Exercise requirements: Print, from the listing below, the lines starting at the line containing "[0:07.00-0:07.50]" and ending at the line containing "[0:11.00-0:11.50]", exactly as they stand, and print nothing else.

Available data:
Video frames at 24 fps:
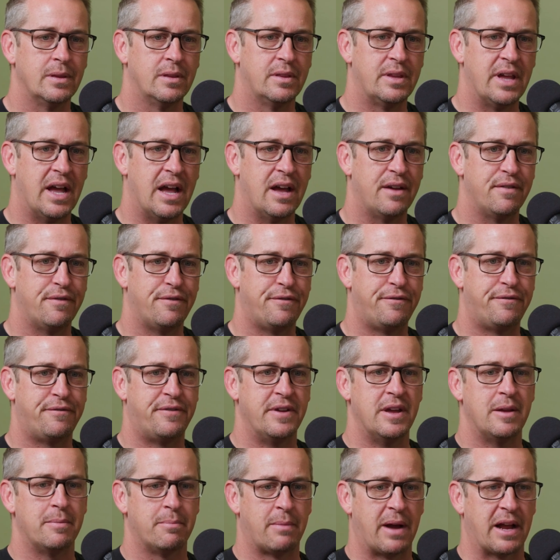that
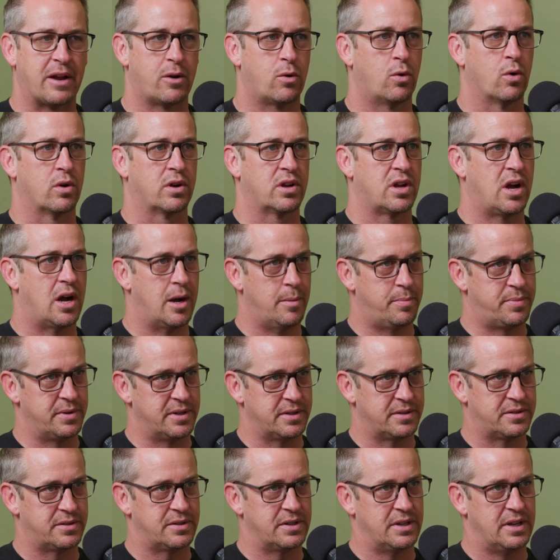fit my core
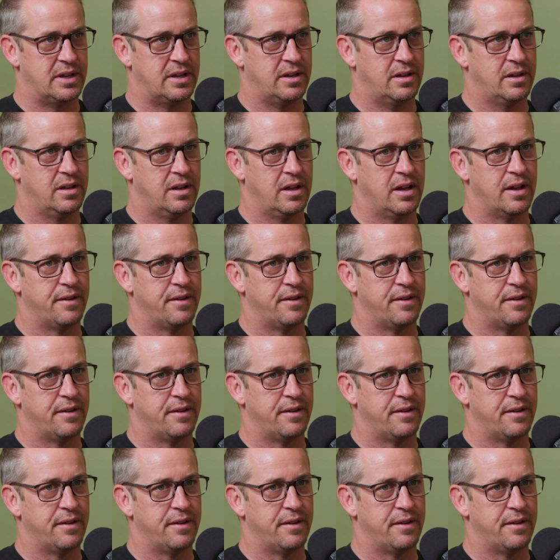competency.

* * *

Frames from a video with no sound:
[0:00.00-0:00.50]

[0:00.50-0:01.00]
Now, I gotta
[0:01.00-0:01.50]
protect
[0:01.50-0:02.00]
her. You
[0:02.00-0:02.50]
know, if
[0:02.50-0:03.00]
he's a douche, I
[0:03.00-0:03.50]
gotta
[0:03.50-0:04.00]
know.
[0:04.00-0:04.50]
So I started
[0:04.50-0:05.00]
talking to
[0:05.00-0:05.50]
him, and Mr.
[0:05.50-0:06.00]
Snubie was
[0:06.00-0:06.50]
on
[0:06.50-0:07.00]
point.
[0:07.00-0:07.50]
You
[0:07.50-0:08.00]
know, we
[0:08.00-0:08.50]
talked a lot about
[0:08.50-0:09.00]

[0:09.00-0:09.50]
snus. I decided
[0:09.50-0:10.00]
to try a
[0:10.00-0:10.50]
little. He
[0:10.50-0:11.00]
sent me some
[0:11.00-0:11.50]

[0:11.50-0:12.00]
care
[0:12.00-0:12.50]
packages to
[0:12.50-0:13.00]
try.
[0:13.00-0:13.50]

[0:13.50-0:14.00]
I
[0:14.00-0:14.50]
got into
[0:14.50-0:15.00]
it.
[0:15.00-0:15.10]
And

Finished exercise:
[0:07.00-0:07.50]
You
[0:07.50-0:08.00]
know, we
[0:08.00-0:08.50]
talked a lot about
[0:08.50-0:09.00]

[0:09.00-0:09.50]
snus. I decided
[0:09.50-0:10.00]
to try a
[0:10.00-0:10.50]
little. He
[0:10.50-0:11.00]
sent me some
[0:11.00-0:11.50]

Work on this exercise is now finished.